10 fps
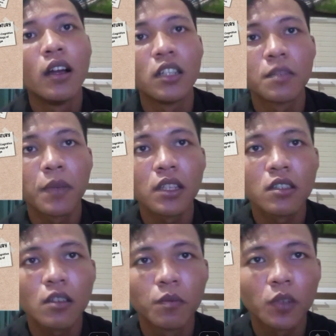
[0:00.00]
Despite
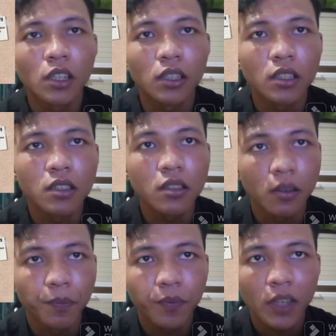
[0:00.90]
some
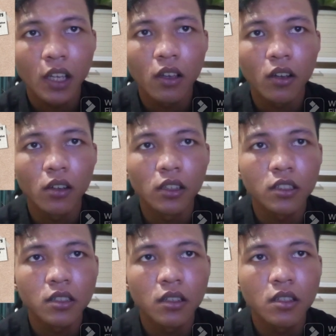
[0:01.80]
criticism,
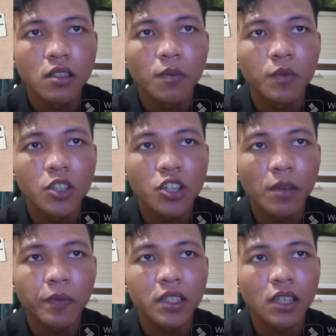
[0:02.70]
Connectionism
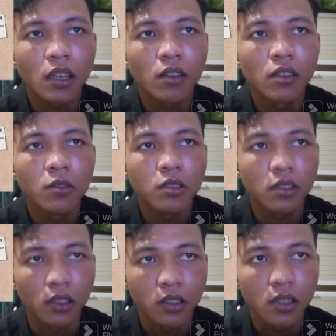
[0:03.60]
shaped
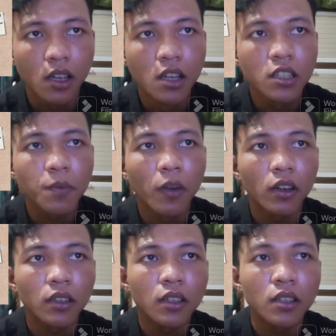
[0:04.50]
psycholinguistics,
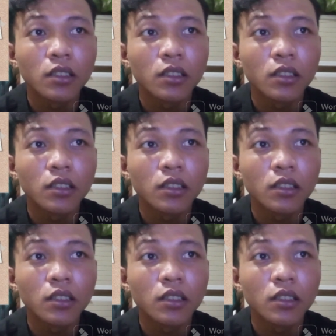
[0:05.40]
sparking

########

*What the task requires:*
The finished copy should match the data above word for word and contain no pictures.

*Exercise response:*
10 fps
[0:00.00]
Despite
[0:00.90]
some
[0:01.80]
criticism,
[0:02.70]
Connectionism
[0:03.60]
shaped
[0:04.50]
psycholinguistics,
[0:05.40]
sparking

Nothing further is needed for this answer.